Contented God

Contented God October 7, 2010

In his Beyond Greed , Brian Rosner makes the arresting claim that God is a contented God.  The fact that God has created a world distinct from Himself Rosner takes as a kind of divine self-limitation.  Put that to the side, we can still see the contentment of God in the creation account.  Light, separation of light and darkness, and that’s good enough for day 1.  God ceases and waits until Day 2 to start again.  The pattern is repesated on other days, and on most every day God says “Good; I’m content.”

Putting contentment in that context is enormously helpful.  How, after all, is contentment compatible with work, proper ambition, planning and goals?  Am I being discontented if I decide that I want to read yet another book?

In the creation week, God’s contentment is temporally and eschatologically qualified.  ”Good” means “Good for today,” but then the next day He does another good thing.  To be content is to come to evening able to say “Good; things are done enough.”  Even for God, contentment is not Stoic stasis; much less for us.
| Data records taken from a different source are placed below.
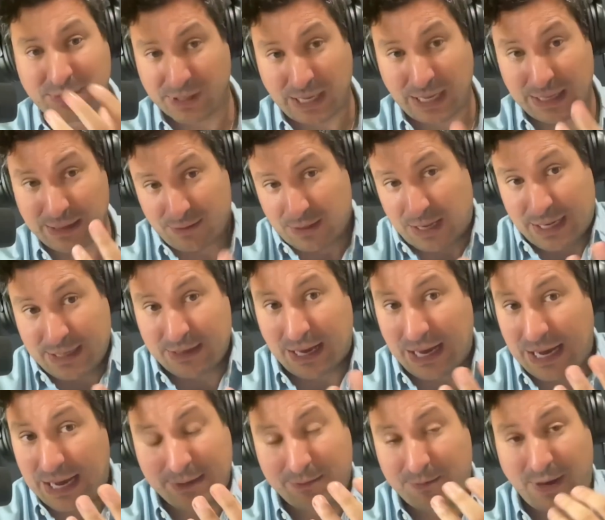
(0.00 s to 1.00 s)

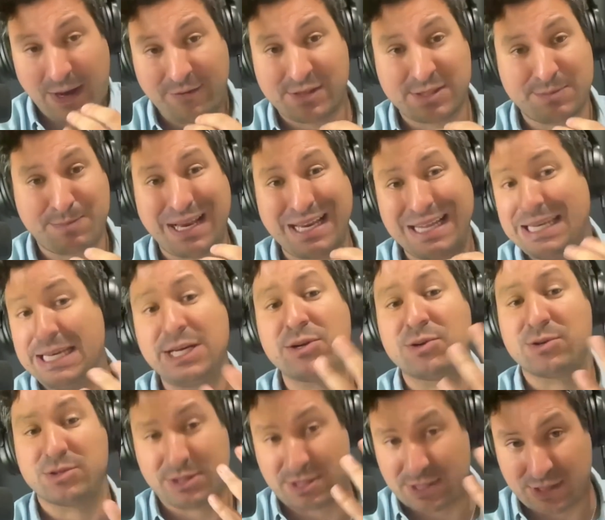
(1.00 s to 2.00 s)
I've spent
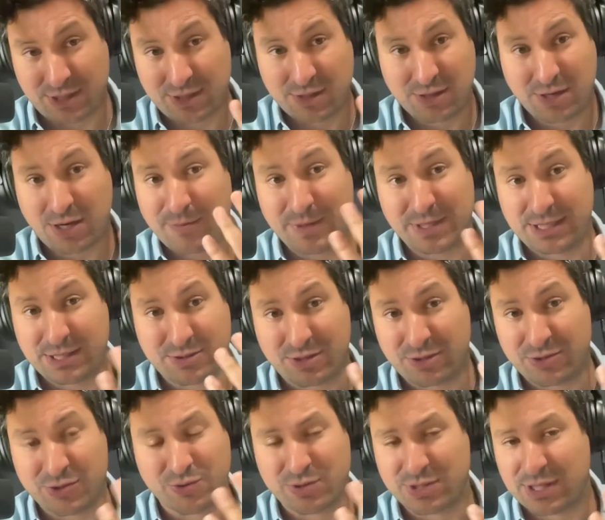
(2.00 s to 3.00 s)
years coming to Israel
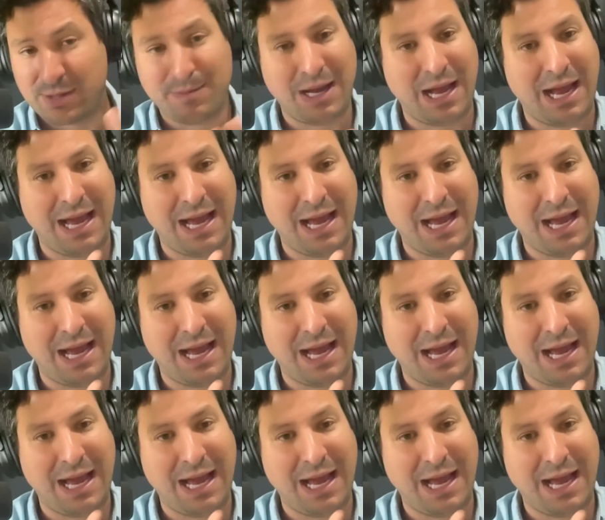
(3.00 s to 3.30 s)
and Jerusalem,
Eschatologically qualified too: God says “Good; enough” in the light of the next day, and in the light of the Sabbath toward which the whole week moves.  So too throughout history, God is not statically satisfied with where things are right now, but satisfied with where they have come to, how much progress has been made toward His final end of summing up all things in the Son by the Spirit.  The eschatological dimension is especially central for human contentment, since we are always exhorted to be content in the light of greater riches to come.  On every Day 1 and on every Day 4, we rest satisfied in what has been accomplished, confident in God that more and greater is yet to come.